The two communist countries are locked in long-standing territorial disputes over the Paracel and Spratly islands in the South China Sea, and often trade diplomatic barbs over oil exploration and fishing rights in the contested waters.
Beijing’s increasingly assertive stance in the South China Sea has triggered public anger and rare protests in authoritarian Vietnam where the demonstrations are sometimes allowed to go ahead and on other occasions forcefully broken up.
China invaded Vietnam’s northernmost provinces in February 1979, angered by Vietnam’s ouster of the Beijing-backed Khmer Rouge regime in Cambodia.
The short but bloody conflict claimed tens of thousands of lives on both sides and ended with Chinese forces withdrawing and both Hanoi and Beijing claiming victory. Vietnamese troops remained in Cambodia until 1989. Although Vietnam fetes its military victories over the French and American armies, it has not arranged any official events to mark the China border war-much to the chagrin of veterans and activists.
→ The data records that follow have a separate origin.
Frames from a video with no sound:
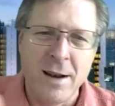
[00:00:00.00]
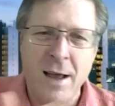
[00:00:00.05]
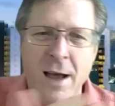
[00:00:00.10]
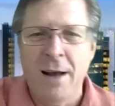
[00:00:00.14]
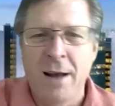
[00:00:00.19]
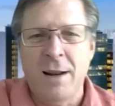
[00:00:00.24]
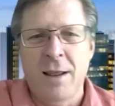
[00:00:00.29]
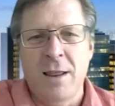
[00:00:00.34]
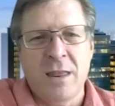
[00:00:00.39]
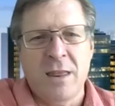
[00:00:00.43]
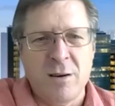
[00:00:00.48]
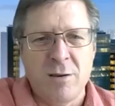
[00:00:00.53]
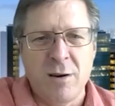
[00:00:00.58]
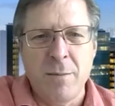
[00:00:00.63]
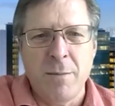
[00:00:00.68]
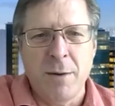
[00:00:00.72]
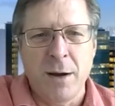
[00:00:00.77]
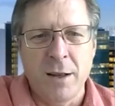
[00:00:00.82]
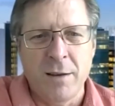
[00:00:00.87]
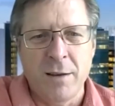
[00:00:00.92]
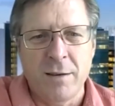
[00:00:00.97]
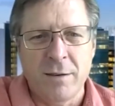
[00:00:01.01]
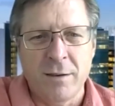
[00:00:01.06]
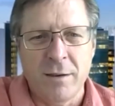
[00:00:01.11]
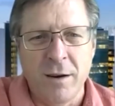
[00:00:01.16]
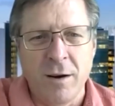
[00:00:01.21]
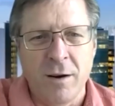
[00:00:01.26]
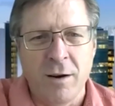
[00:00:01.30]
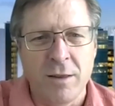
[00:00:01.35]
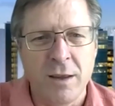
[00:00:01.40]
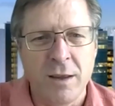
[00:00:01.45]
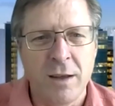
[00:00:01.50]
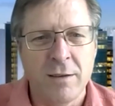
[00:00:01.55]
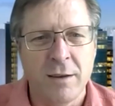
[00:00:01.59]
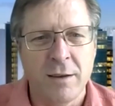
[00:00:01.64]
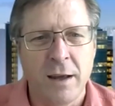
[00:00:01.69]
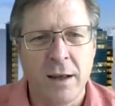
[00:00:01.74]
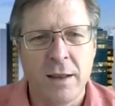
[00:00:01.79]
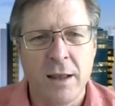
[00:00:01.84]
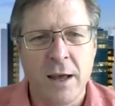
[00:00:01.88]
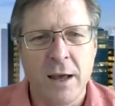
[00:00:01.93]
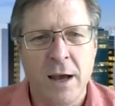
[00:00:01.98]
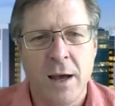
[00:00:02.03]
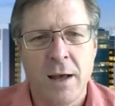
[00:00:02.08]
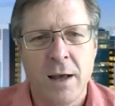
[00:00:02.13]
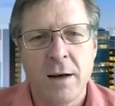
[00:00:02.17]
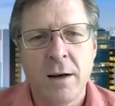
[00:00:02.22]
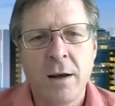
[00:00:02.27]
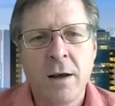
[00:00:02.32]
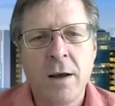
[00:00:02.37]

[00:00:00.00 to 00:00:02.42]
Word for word: not at three months, you know, things like that.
“Vietnamese leaders may have received pressure from China, so they don’t want to talk about that war. They seem to want to deny the past,” Nguyen Trong Vinh, a former Vietnamese ambassador to China, told AFP.
China has long been one of Vietnam’s largest trading partners, state media has said, with bilateral trade at more than $40 billion in 2012.
On Sunday, around 100 activists tried to lay flowers at a statue of Ly Thai To-the founder of Hanoi and a nationalist figurehead-in the centre of the capital.